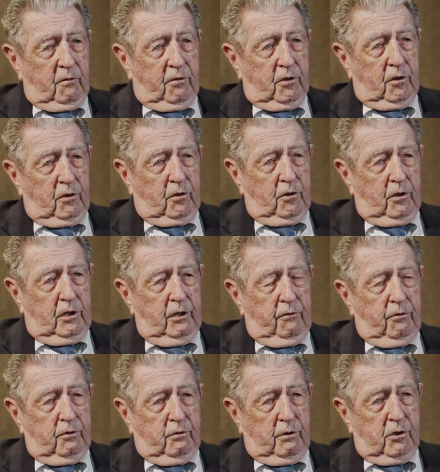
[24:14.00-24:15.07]
for the 3rd
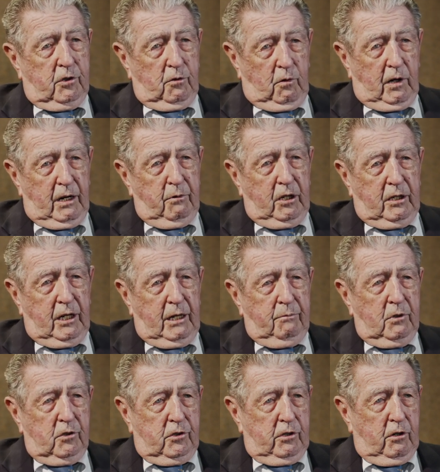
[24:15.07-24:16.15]
Infantry. So I
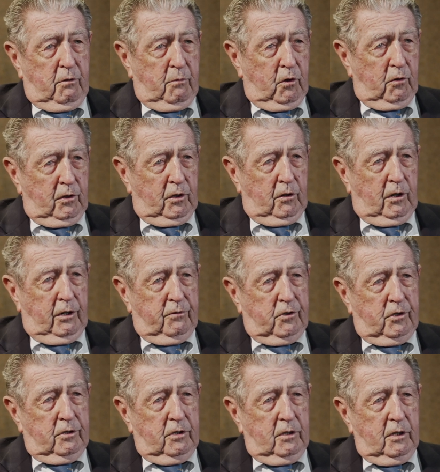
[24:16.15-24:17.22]
became the ceremonial
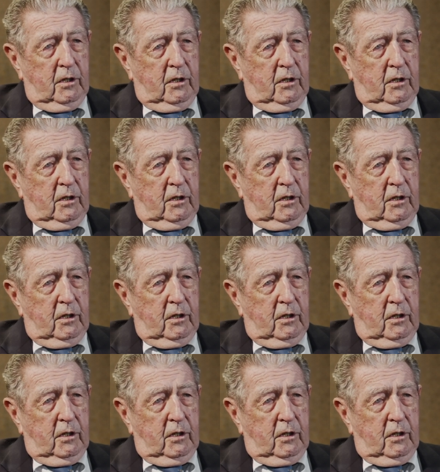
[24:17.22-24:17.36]
officer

════════════════

Output all the data, exactly, without images.

[24:14.00-24:15.07]
for the 3rd
[24:15.07-24:16.15]
Infantry. So I
[24:16.15-24:17.22]
became the ceremonial
[24:17.22-24:17.36]
officer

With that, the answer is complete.